Occasionally I will add write protection to lines that are finished. Google docs has version history, so we do not need to fear accidental deletions or that someone is tampering.

mjpost commented 4 years ago

Sounds great. Some thoughts:

I would suggest asking for a single volunteer per year to simplify things. It really should only take about a half hour to go through them.

kilian-gebhardt commented 4 years ago

I agree to suggestions 1 and 2.

maybe separate out the page numbers into start and end, else you may get people using assortments of dash, ndash, and dash-dash (though we could probably handle this)

My thought was that we can handle this. But I can change it.

are there ever separate volumes in IWPT (for example, for student papers, or non-peer-reviewed papers, etc?) we might want to add a "volume" field to handle that, if so

1997 and 2000 have separate sections in the proceedings for invited talks, papers, and posters. But it's just one proceedings volume.

I would suggest asking for a single volunteer per year to simplify things. It really should only take about a half hour to go through them.

I think that it will take considerably longer: There are between 27 and 45 entries in each volume. At least authors will require manual processing (latex style first/last name separation, adding of 'and'). There might be the need to true-case. At times OCR is not that good, i.e., there is superfluous whitespace also inbetween letters of the same word or before punctuation. In particular checking the abstracts takes some time. On average I would calculate 5 minutes per paper.

davidweichiang commented 4 years ago

I think it'll be somewhere between @mjpost and @kilian-gebhardt's estimates.

That means the remaining changes will most consist of inserting or deleting spacing/punctuation, with minimal retyping of words.

davidweichiang commented 4 years ago

Sign up:

danielgildea commented 4 years ago

I just did 1997.

davidweichiang commented 4 years ago

Some notes:

kilian-gebhardt commented 4 years ago

I did 1993. It has an appendix with one paper which reuses page numbers from 1 to 17. How shall we deal with this?
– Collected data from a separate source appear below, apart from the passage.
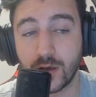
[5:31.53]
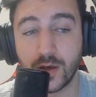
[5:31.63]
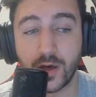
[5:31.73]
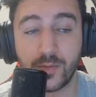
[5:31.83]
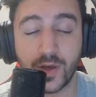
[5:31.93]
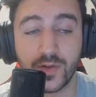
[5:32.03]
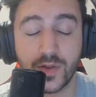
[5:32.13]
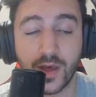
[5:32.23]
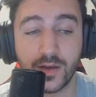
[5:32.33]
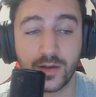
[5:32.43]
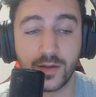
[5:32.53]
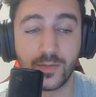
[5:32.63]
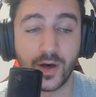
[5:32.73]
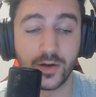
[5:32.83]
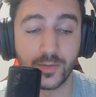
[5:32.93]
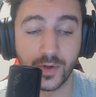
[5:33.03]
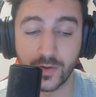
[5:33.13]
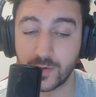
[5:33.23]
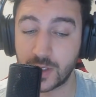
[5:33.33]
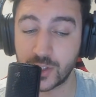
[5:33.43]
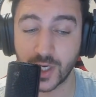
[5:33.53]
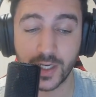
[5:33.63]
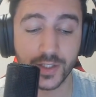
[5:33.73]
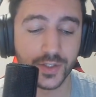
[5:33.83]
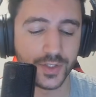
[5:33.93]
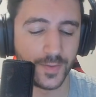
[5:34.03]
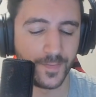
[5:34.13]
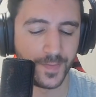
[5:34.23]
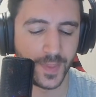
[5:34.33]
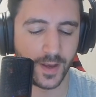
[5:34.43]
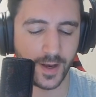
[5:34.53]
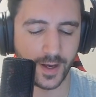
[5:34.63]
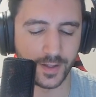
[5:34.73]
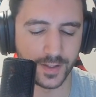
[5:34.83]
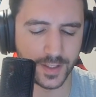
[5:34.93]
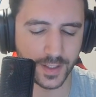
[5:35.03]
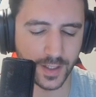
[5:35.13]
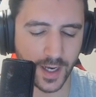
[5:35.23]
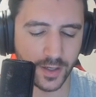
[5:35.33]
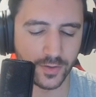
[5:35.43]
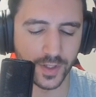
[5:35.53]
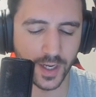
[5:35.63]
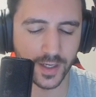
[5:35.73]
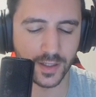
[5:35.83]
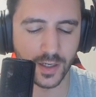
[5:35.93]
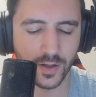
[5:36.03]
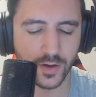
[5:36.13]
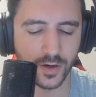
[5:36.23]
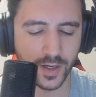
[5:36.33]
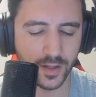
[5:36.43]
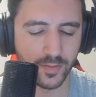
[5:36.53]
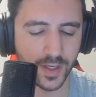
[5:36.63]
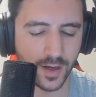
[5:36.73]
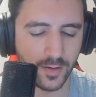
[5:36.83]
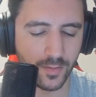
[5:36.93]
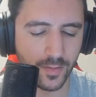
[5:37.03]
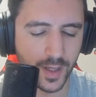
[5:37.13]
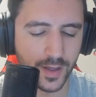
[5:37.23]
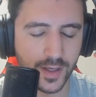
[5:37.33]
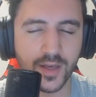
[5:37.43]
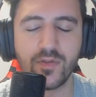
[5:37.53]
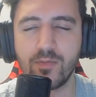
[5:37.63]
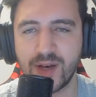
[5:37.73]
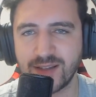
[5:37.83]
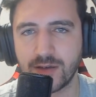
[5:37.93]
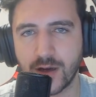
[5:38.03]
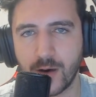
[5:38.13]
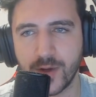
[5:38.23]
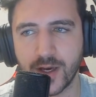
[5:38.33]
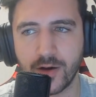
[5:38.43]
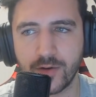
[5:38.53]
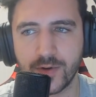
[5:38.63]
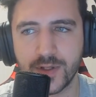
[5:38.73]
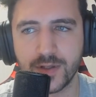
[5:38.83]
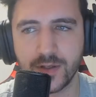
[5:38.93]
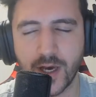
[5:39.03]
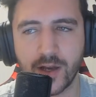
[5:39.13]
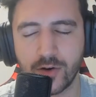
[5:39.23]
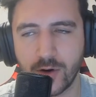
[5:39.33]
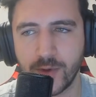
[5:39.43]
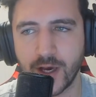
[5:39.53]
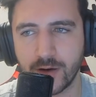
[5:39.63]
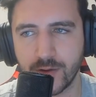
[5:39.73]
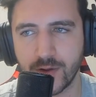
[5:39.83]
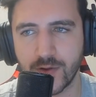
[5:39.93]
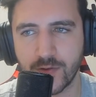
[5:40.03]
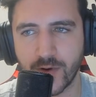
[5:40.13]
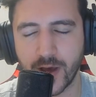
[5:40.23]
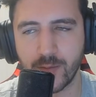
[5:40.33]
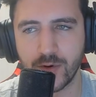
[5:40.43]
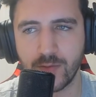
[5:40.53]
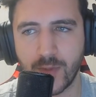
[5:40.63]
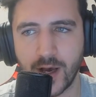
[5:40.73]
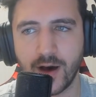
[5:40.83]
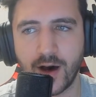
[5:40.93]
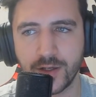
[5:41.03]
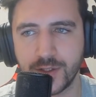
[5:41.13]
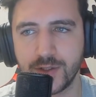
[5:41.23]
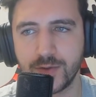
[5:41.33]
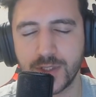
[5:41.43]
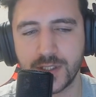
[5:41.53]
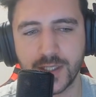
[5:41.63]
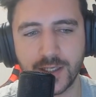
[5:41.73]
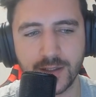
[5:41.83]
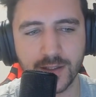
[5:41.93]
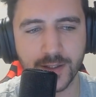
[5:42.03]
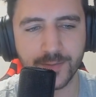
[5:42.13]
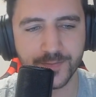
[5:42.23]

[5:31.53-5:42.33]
I'm excited about it because of the challenge, and I know that I can learn and become even better coming out of this if I put my heart into it, and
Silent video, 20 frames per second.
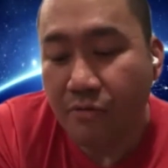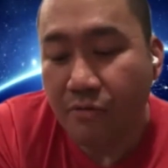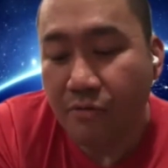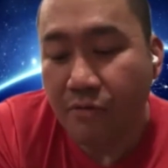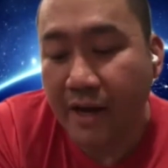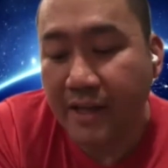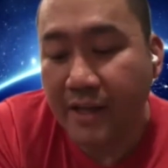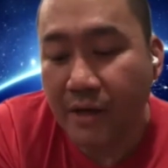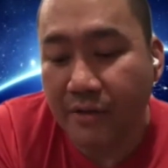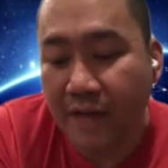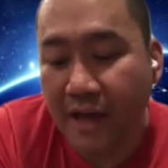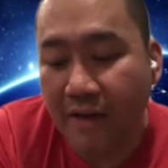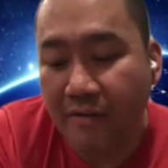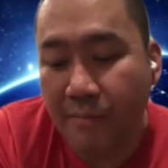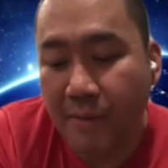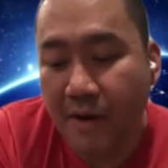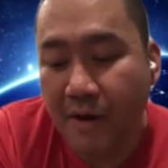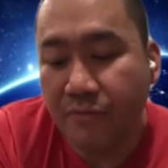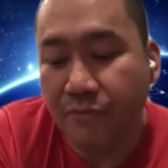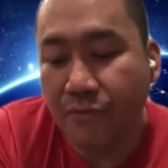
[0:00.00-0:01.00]
Right now, they have
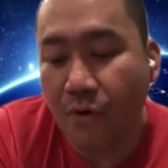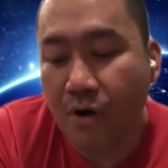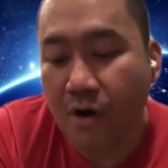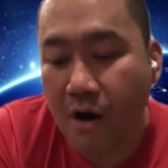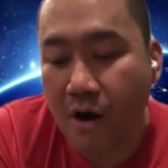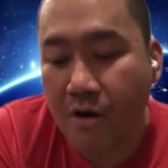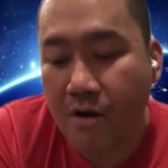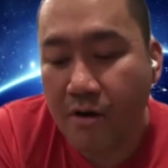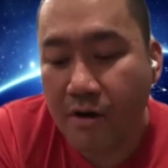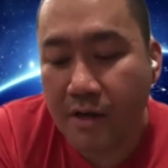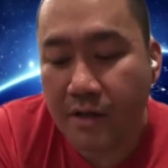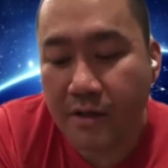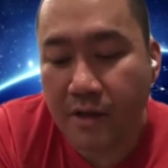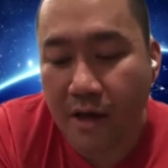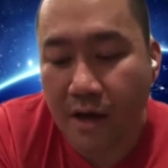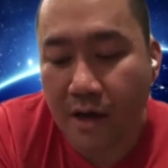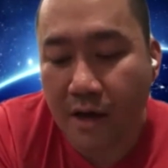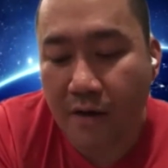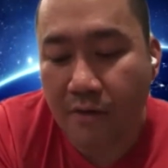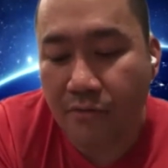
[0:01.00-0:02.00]
about
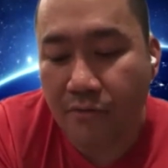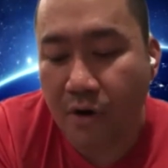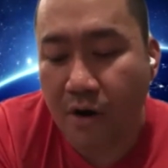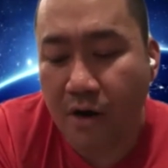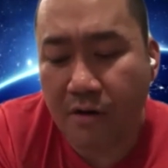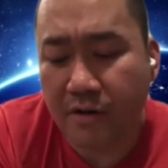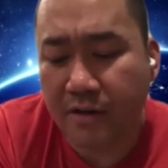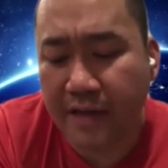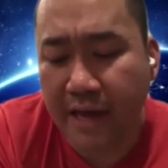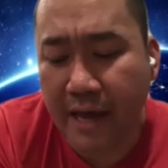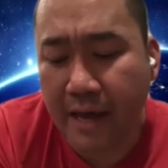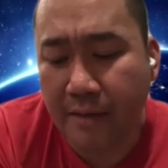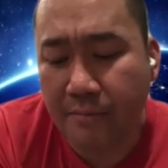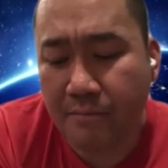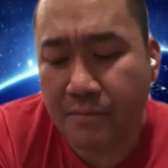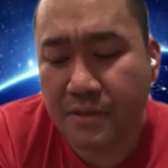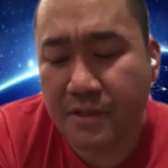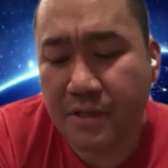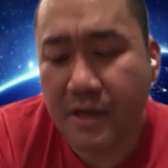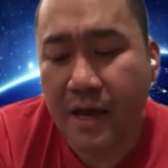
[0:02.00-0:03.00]
400
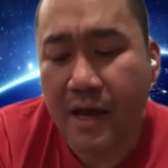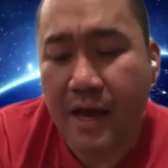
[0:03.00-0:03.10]
games.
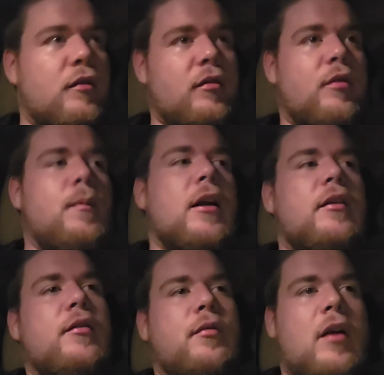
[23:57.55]

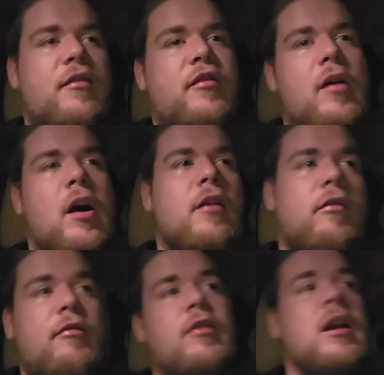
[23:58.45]
responses where I feel
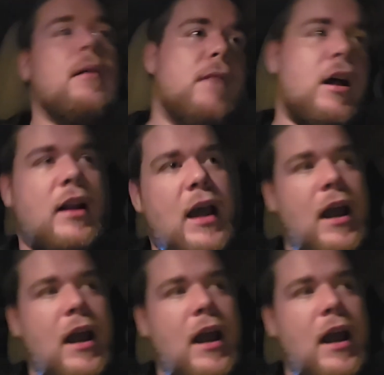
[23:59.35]
hungry when I'm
mjpost commented 4 years ago

Great. In the TOC, the page number is given as 349, and then it starts on p. 351. Let's use that.

kilian-gebhardt commented 4 years ago

I wrote to the SIGPARSE mailing list and asked for volunteers for the remaining two volumes.

@davidweichiang I started working a script that processes the spreadsheets. Can you point me to existing code in the project that handles the processing of LaTeX and true-casing?